日本や世界で受け継がれてきた藍染め【今に息づく 和の伝統】
青く染める色素は世界共通
「藍染めはヨーロッパやアフリカ、アメリカ大陸でも行われていました」と語るのは、京都光華女子大学ライフデザイン学科准教授の青木正明さん。研究のかたわら京都市内で天然色工房tezomeyaを営み、衣料品などの染色や製品の販売も手がける。
藍染めの原料として栽培・採取されている植物は地域によって異なり、世界全体で見るとマメ科の植物が多く使われている。日本ではタデ科のタデアイを用いる藍染めが各地で伝わっており、阿波藍もその一つだ。沖縄では、台湾や中国大陸南部にも分布するキツネノマゴ科のリュウキュウアイが使われている。使われる植物はさまざまだが、青く染める色素がインジゴであることは共通している。
インジゴは、植物体の中ではインジカンという無色透明な物質として存在している。酵素の働きでブドウ糖が外れてインドキシルとなり、酸素のある環境でインドキシルが2つ結合すると青色のインジゴになる。 「インジカンは多様な動植物に存在するトリプトファンというアミノ酸に由来しています。身近な物質だったから、世界のあちこちで染料として用いられたのかもしれません」と青木さんは見ている。

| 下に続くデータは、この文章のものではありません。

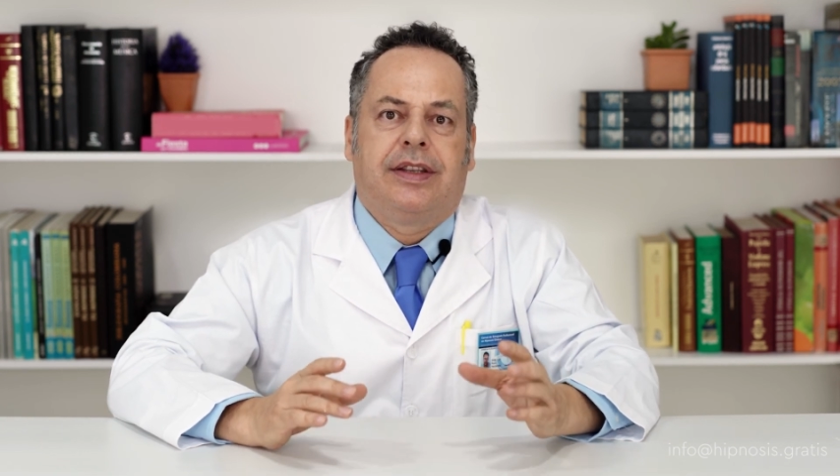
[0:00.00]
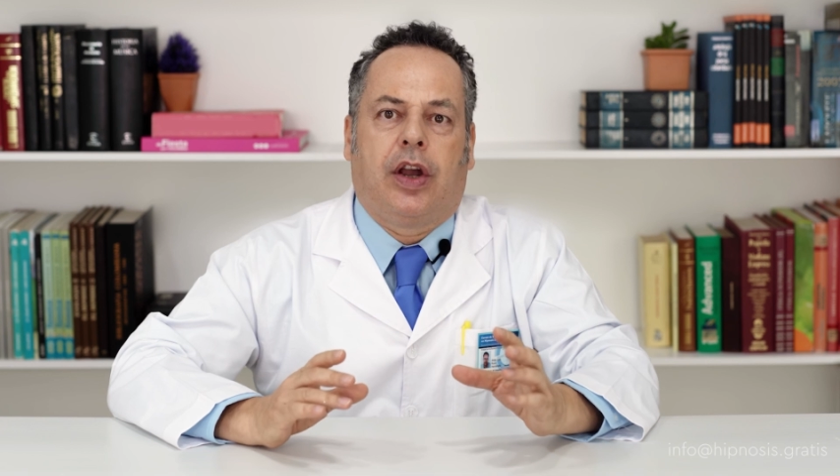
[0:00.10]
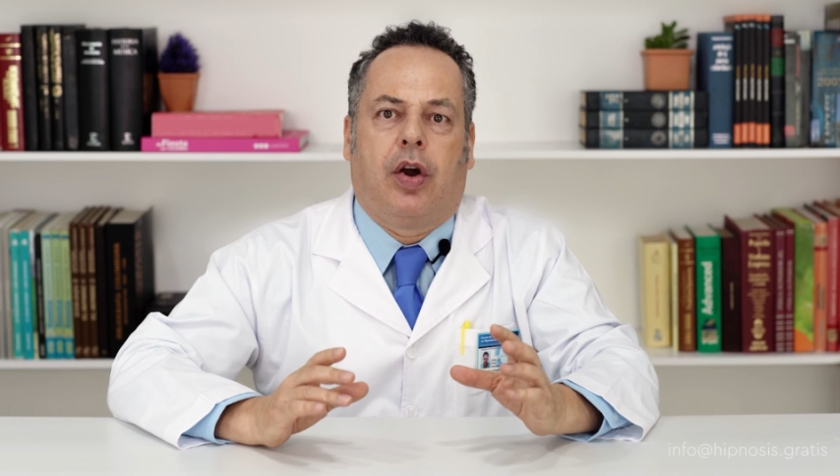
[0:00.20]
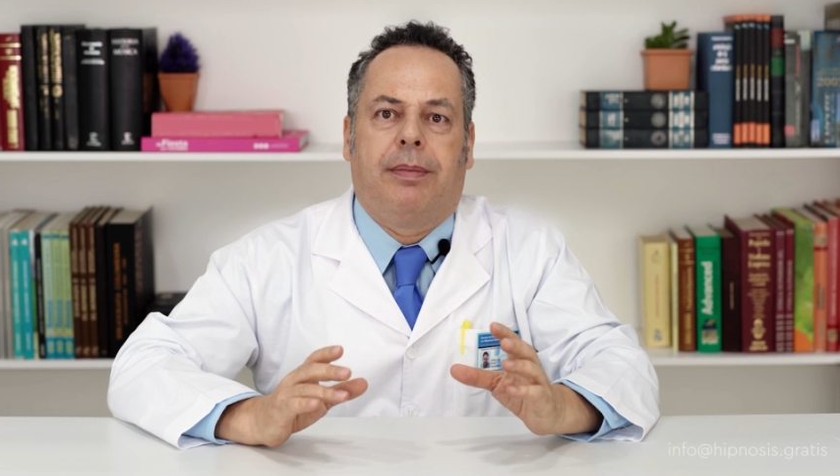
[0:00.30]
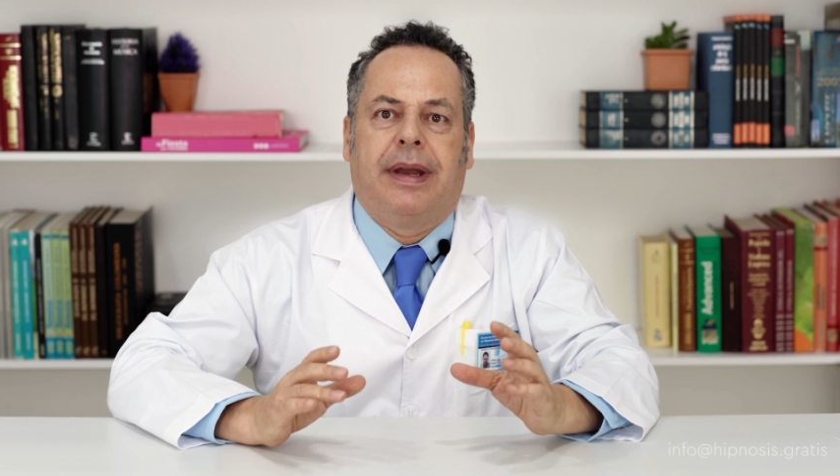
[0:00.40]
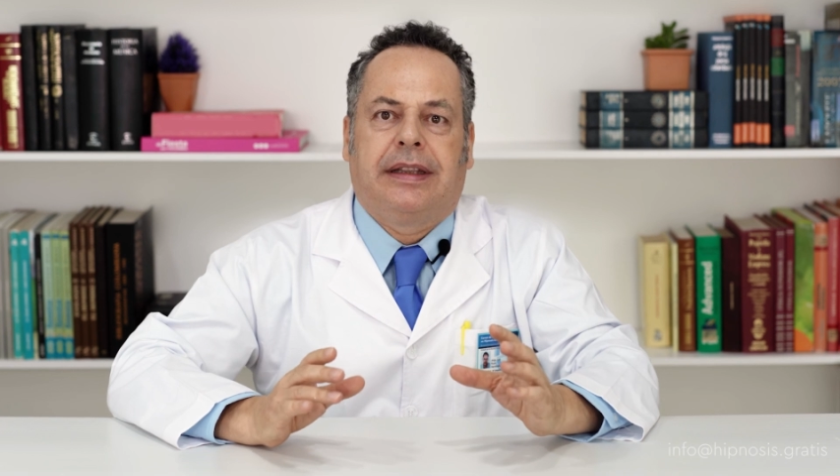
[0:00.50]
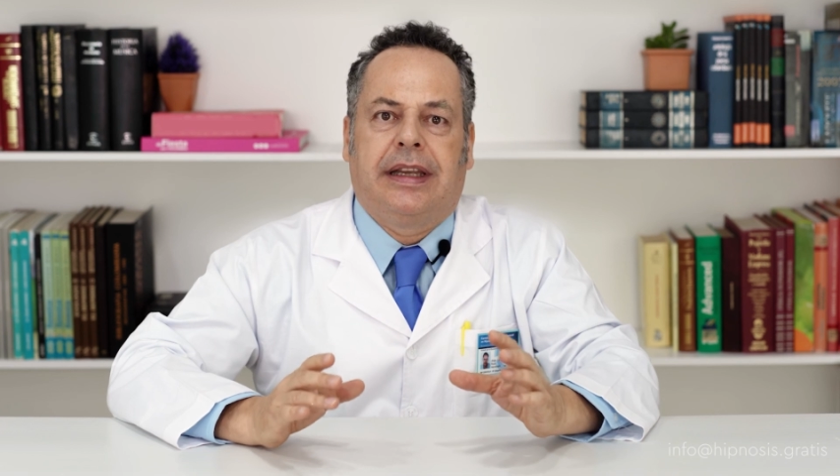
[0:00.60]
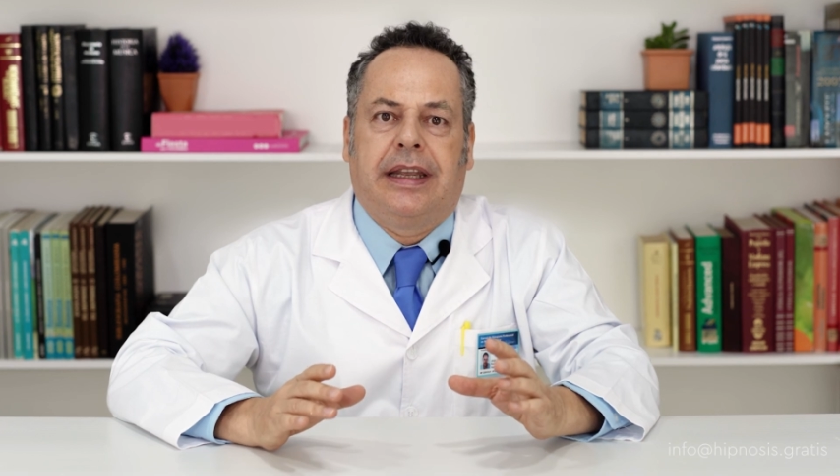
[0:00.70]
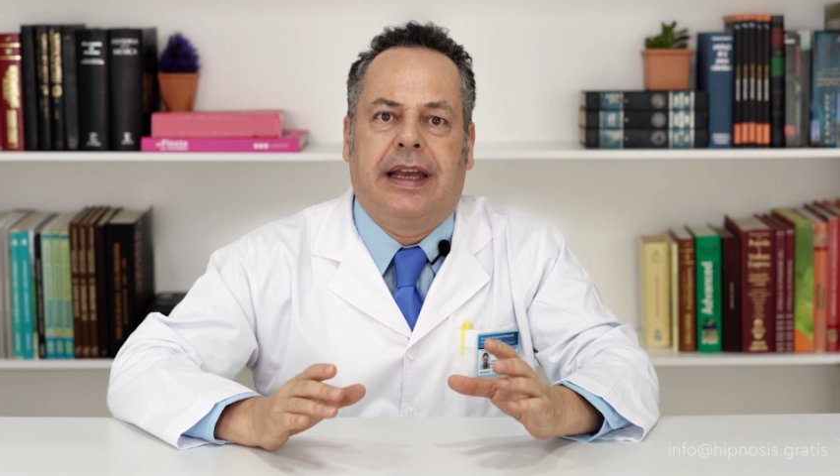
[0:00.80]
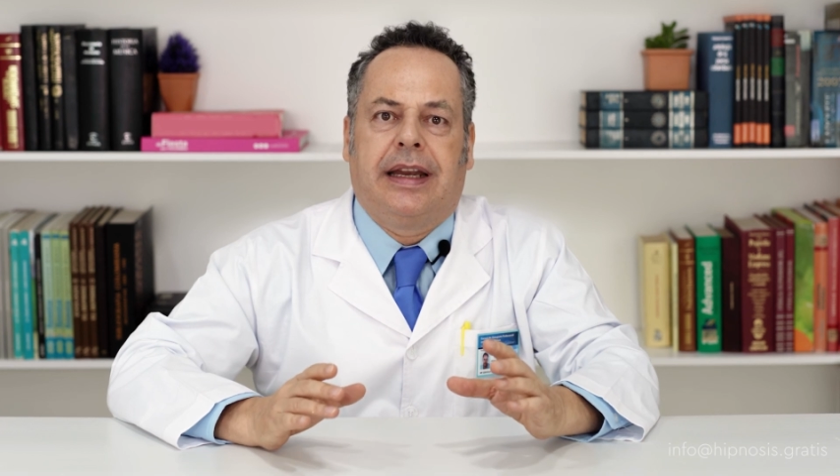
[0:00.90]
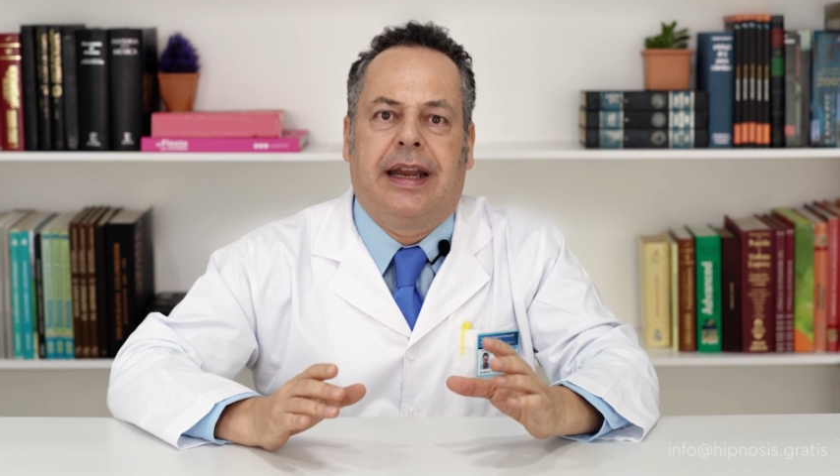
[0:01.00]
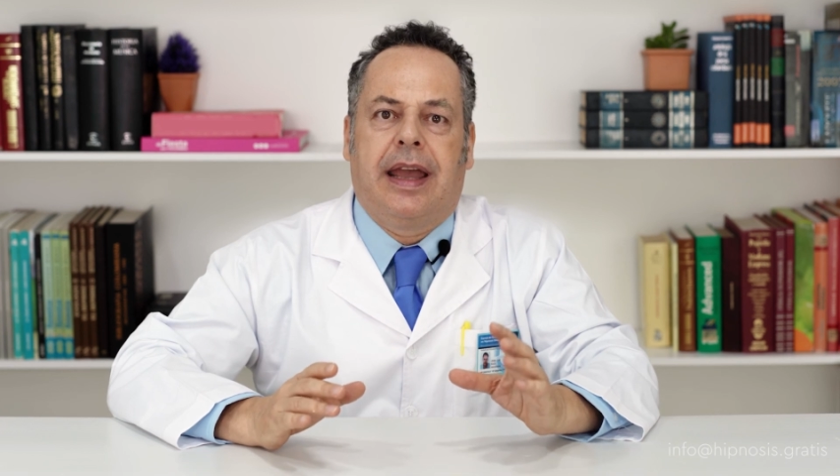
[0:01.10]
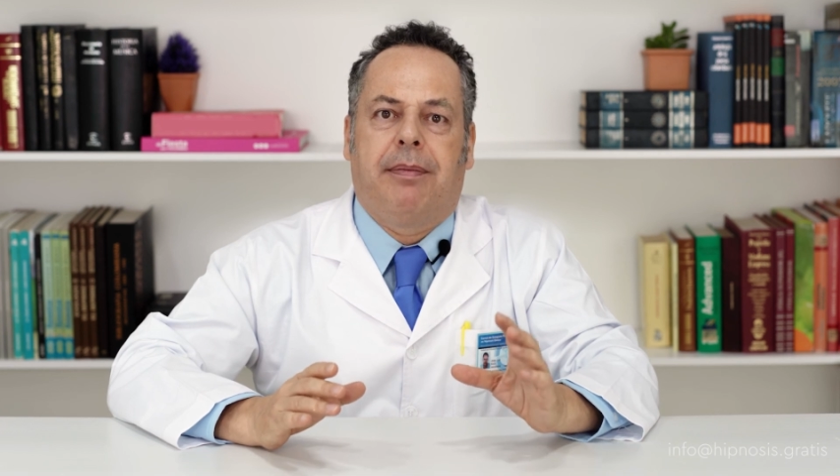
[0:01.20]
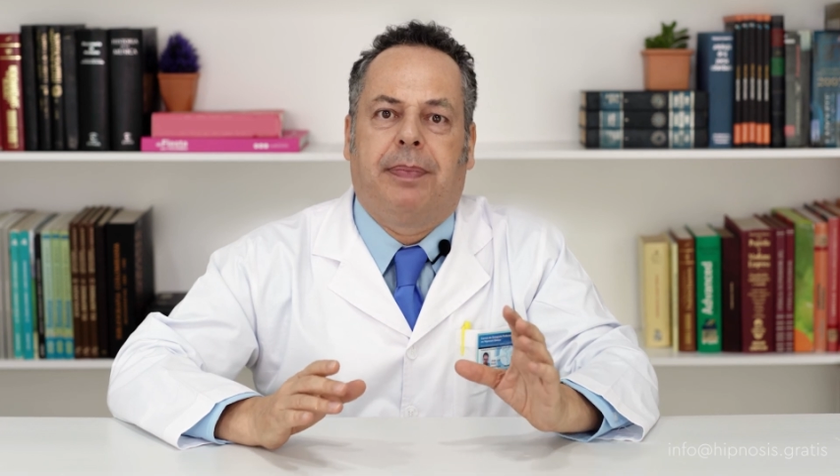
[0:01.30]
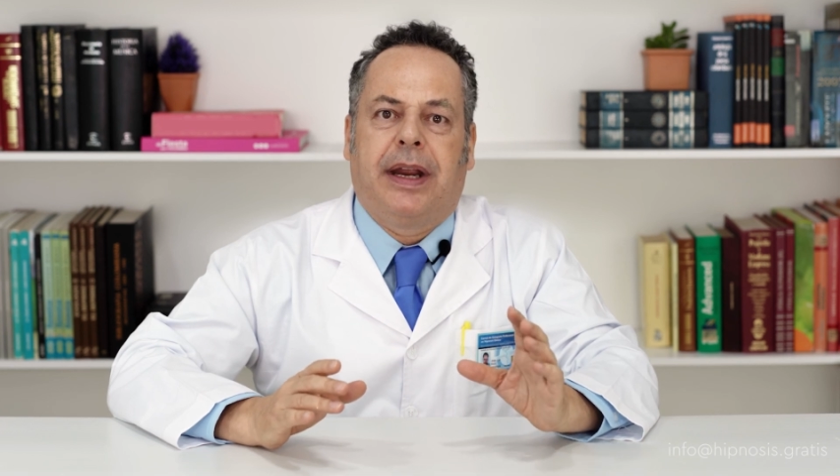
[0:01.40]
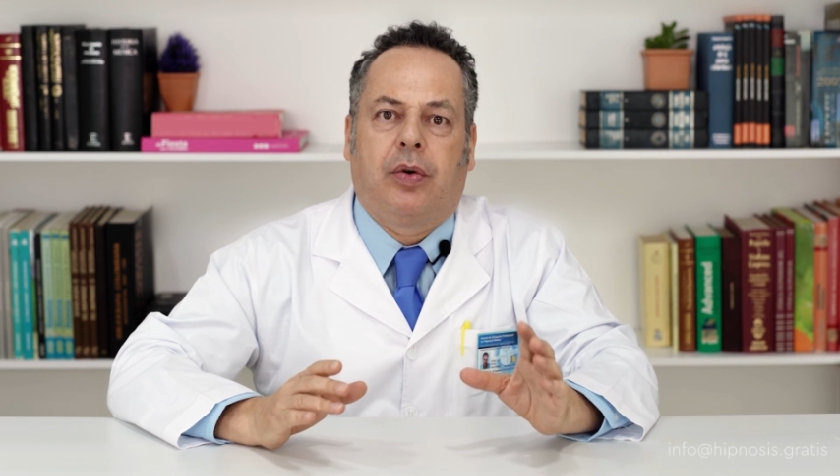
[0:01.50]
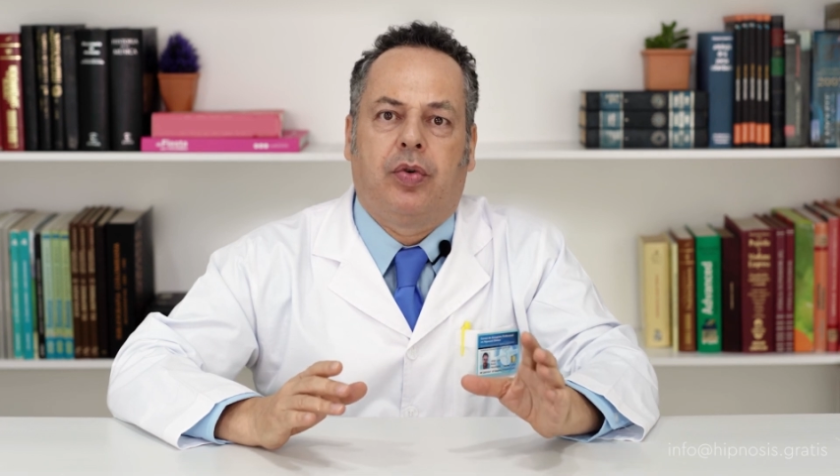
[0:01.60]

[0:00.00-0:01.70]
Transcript: was not among the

インジゴは水にほとんど溶けないので貯蔵や輸送には適しているが、染色にあたってはいったん水に溶ける状態に変える必要がある。城西高校の生徒が手間をかけてすくもを作り、灰汁を使うのはこのためだ。発酵を経たすくもの中や水中にいる菌がアルカリ性の環境で育ち、電子の受け渡しを手助けする。インジゴが電子を受け取る(還元される)と、水に溶ける黄色いロイコインジゴとなる。繊維の中に入りこんだところで空気に触れると、酸素分子に電子を奪われて(酸化されて)、青色のインジゴに戻る。これが繊維を染めるからくりだ。
藍染めが世界各地で行われている背景に木綿が染まりやすいという性質がある。日本でも江戸時代に木綿の普及と共に藍染めが庶民にまで広まったのだが、なぜ木綿が染まりやすいのか、理由はまだわかっていない。